Joining us for this panel discussion:
Professor Carel IJsselmuiden, MD, MPH, FFCH(SA) is Director of the Council on Health Research for Development (COHRED) in South Africa. Carel is a public health physician and epidemiologist. He has worked in rural medicine, peri-urban and urban health care and environmental health services, as well as in academic public health education and research ethics training. He has also published in various areas in applied research and public health, and is the founding Director of the University of Pretoria’s School of Health Systems and Public Health.
Corine Karema, MD, MSc Epidemiology is the head of Malaria & Other Parasitic Diseases Division in the Rwanda Biomedical Center, an agency of the Ministry of Health in the Republic of Rwanda. Corine is the vice–chair of the EARN Coordination committee and member of the Global Malaria Control and Elimination technical working group as well as of the Scientific Advisory Committee (SAC) for malaria policy and access of TDR/WHO Special Program. She is also a member of the WHO Drug Resistance and Containment Technical Expert Group and an observer of the WHO Malaria Policy Advisory Committee (MPAC). She has been involved in developing malaria control strategies and policies as well as all research studies which have guided most of the evidence-based malaria control interventions in Rwanda. She has designed and led the impact evaluation of malaria control interventions which show important reduction on malaria morbidity and mortality in Rwanda.
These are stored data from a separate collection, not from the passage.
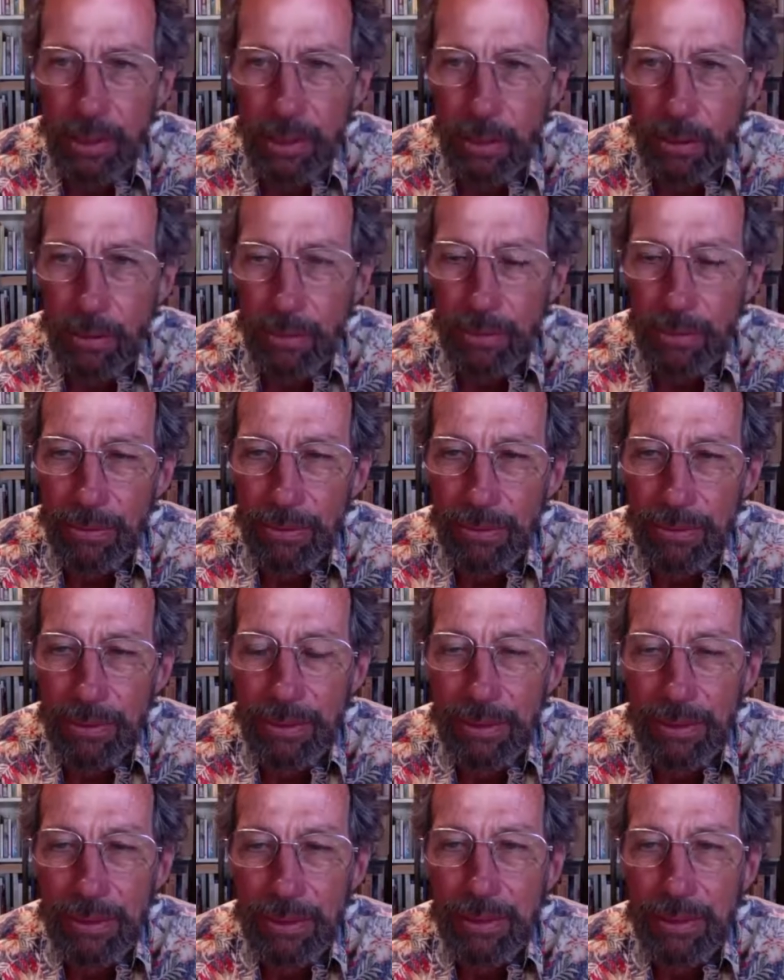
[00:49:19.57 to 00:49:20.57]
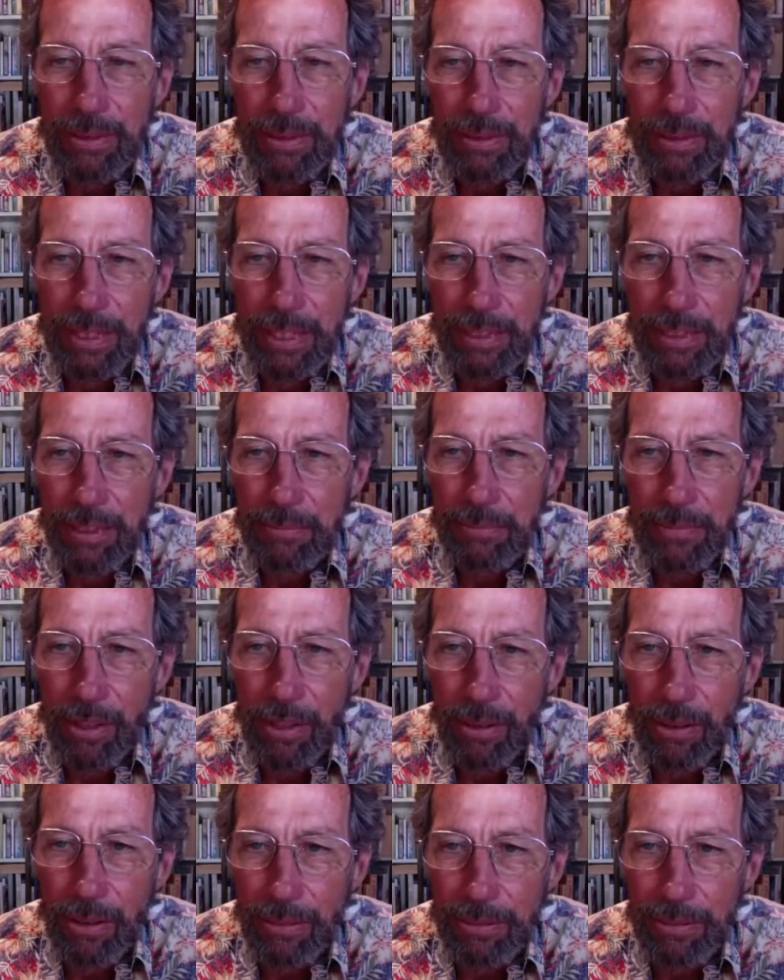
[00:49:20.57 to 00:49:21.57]
go. Let them
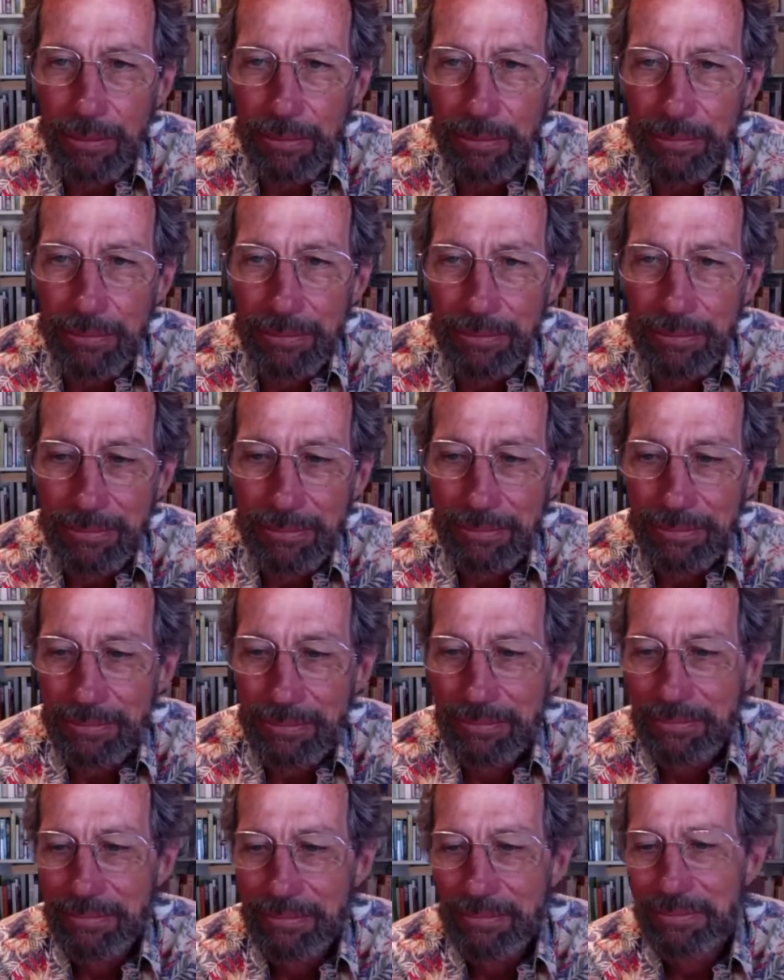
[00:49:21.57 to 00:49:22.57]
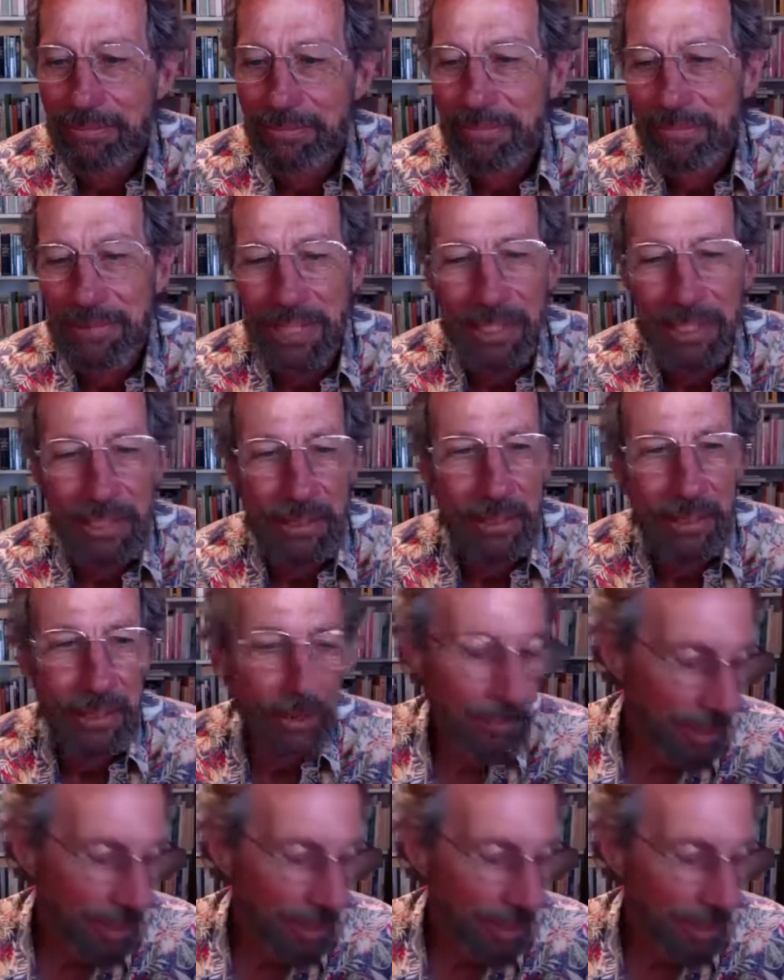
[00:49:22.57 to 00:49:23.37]
go. Thank you so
Dr. Clive Shiff is an Associate Professor at the Johns Hopkins Bloomberg School of Public Health. Apart from teaching, he has extensive interest and experience in research on tropical parasitic diseases, particularly schistosomiasis and malaria. He was President of the Rhodesia Scientific Association in 1969 and 1976, and was Deputy Director of the Blair Research Laboratory of the Ministry of Health which was responsible for medical research in the country. He co-authored with the late Stephen Chandiwana a paper on Science-Based Economic Development: the Eureka factor presented to the Harare Meeting of the New York Academy of Science in March 1998. He has been the PI and lead scientist running the Malaria Institute at Macha in southern Zambia since its inception in 2003. Dr. Shiff plans to train local university faculty in outbreak epidemiology so as to increase local expertise in data collection and analysis. He has recently been invited to join the WHO Expert Committee on Integrated Vector Control, and the UNEP Committee on DDT and its use against malaria. Dr. Shiff has under his belt a wealth of experience developing and working under strong and rewarding historical civil service structures in Zambia and Zimbabwe during the federation era and beyond, until he moved to the USA in 1979.
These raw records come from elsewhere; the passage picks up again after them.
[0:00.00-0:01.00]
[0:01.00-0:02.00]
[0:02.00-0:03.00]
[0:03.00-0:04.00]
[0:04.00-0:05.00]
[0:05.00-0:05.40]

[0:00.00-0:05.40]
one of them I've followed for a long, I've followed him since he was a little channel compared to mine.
We hope to discuss past and current models of sustainable professional health research systems and collaborations, and how they contribute to national success in overcoming diseases and attaining development goals. We aim to shape advocacy and create opportunities for health professionals and researchers in endemic countries.
So join the conversation and share your thoughts and a quick introduction of your work and research right away!
We look forward to this discussion.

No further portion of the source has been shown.